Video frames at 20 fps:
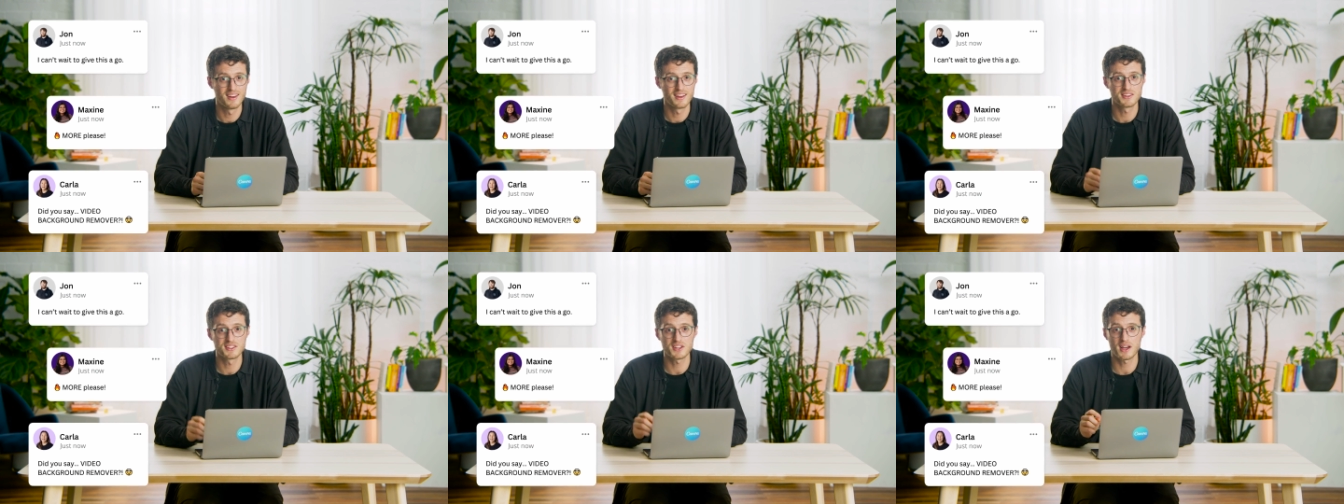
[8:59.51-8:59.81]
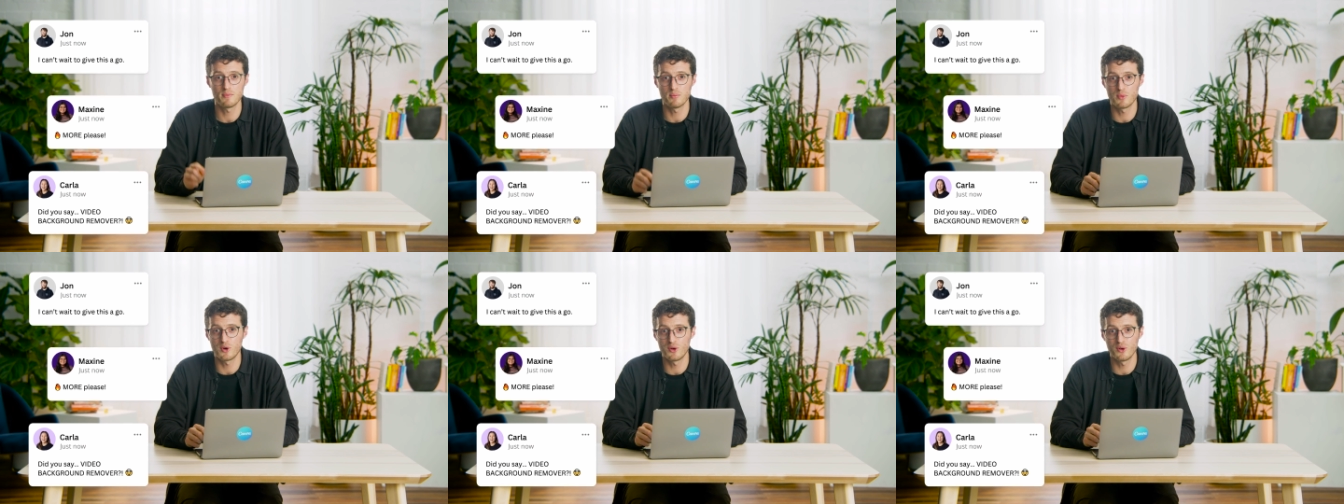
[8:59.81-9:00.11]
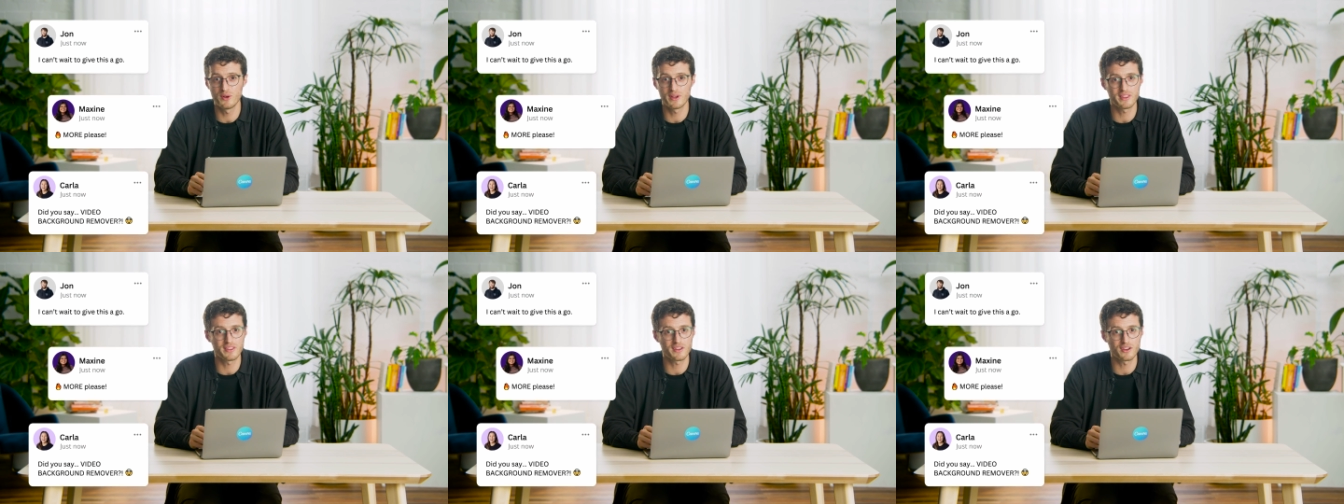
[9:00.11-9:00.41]
Type
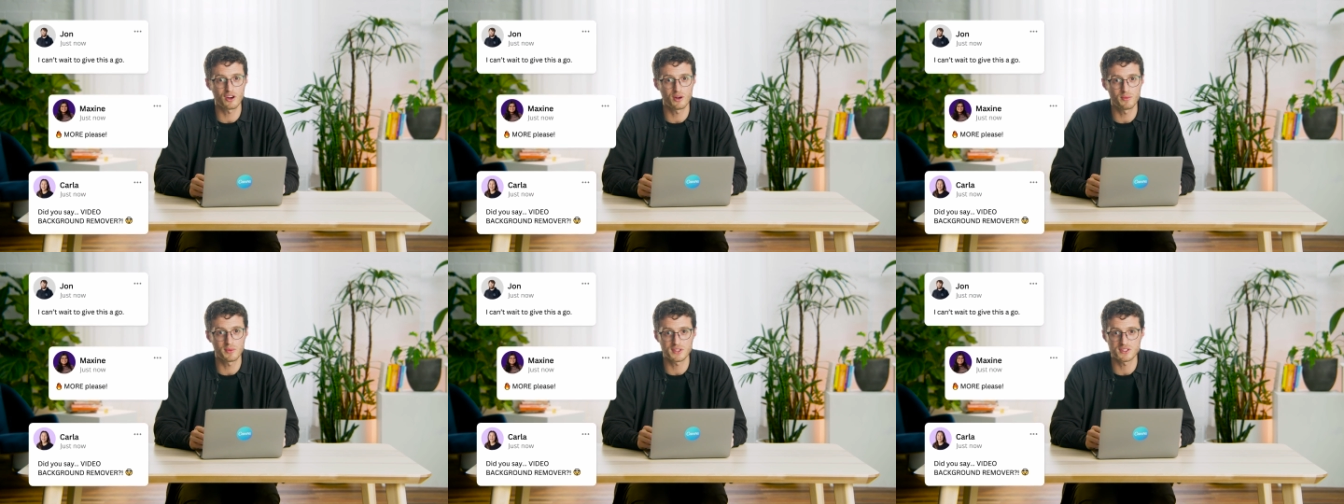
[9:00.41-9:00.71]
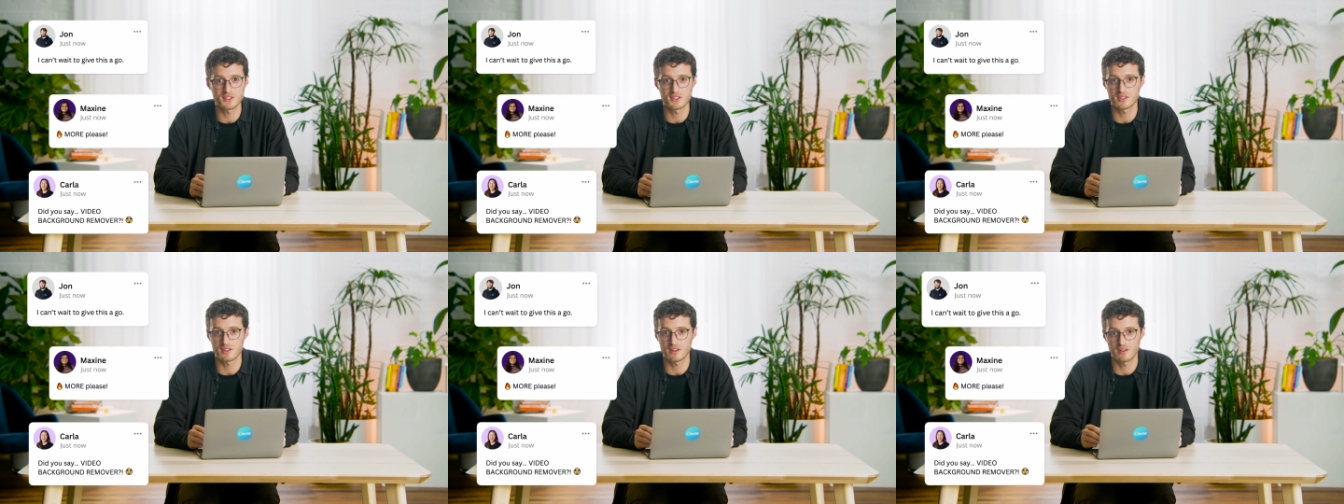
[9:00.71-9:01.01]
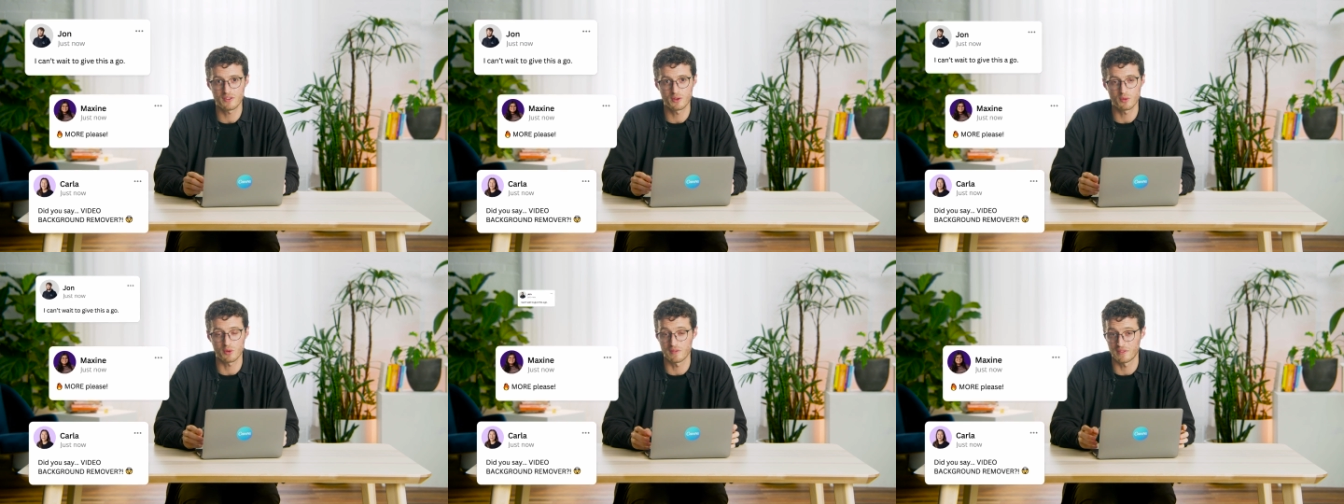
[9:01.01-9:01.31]
more in the comments
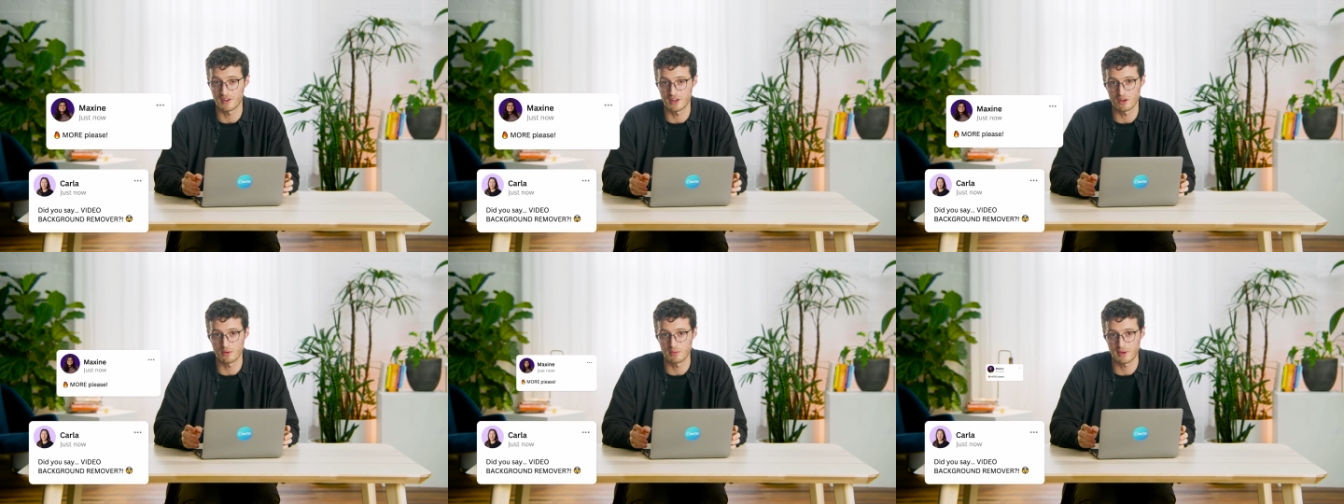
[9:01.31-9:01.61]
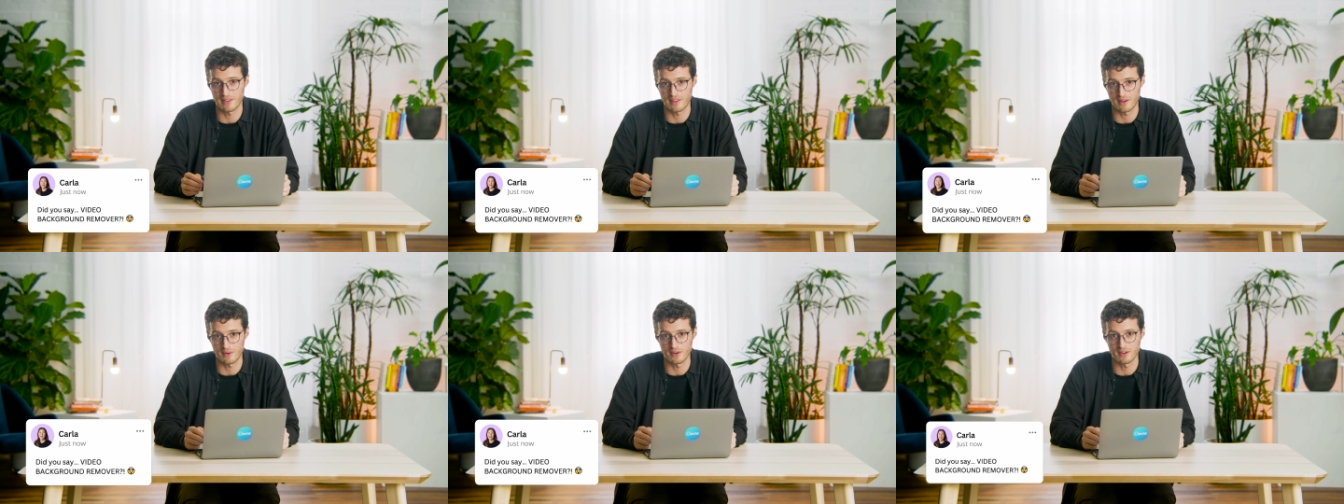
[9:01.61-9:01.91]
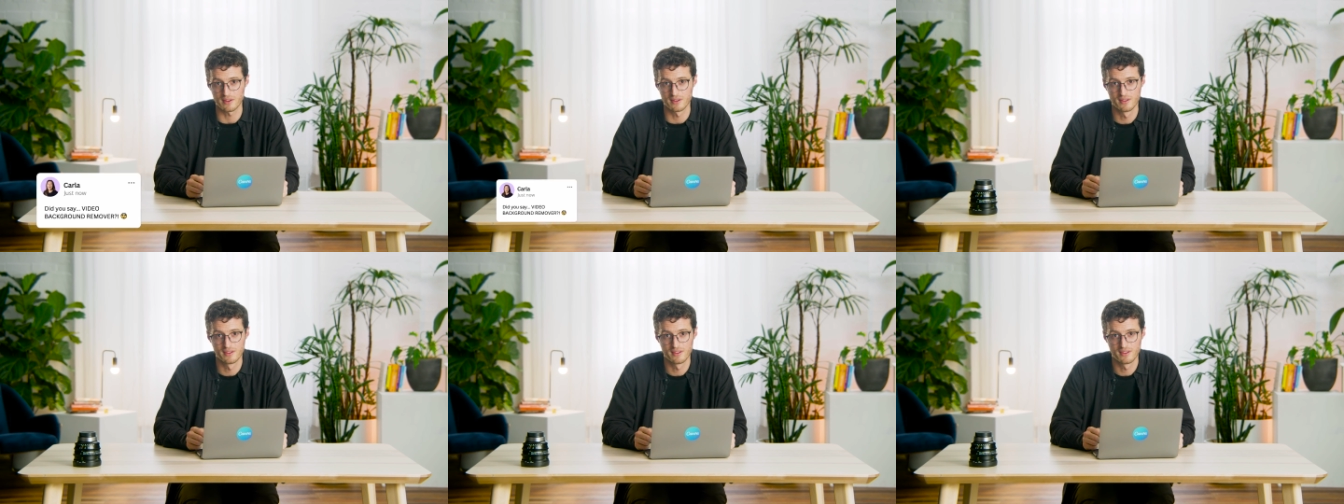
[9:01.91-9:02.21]
if you want a video about that one.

**About this exercise**
Output the listing above exactly, pictures omitted.

**Answer to this task**
Video frames at 20 fps:
[8:59.51-8:59.81]
[8:59.81-9:00.11]
[9:00.11-9:00.41]
Type
[9:00.41-9:00.71]
[9:00.71-9:01.01]
[9:01.01-9:01.31]
more in the comments
[9:01.31-9:01.61]
[9:01.61-9:01.91]
[9:01.91-9:02.21]
if you want a video about that one.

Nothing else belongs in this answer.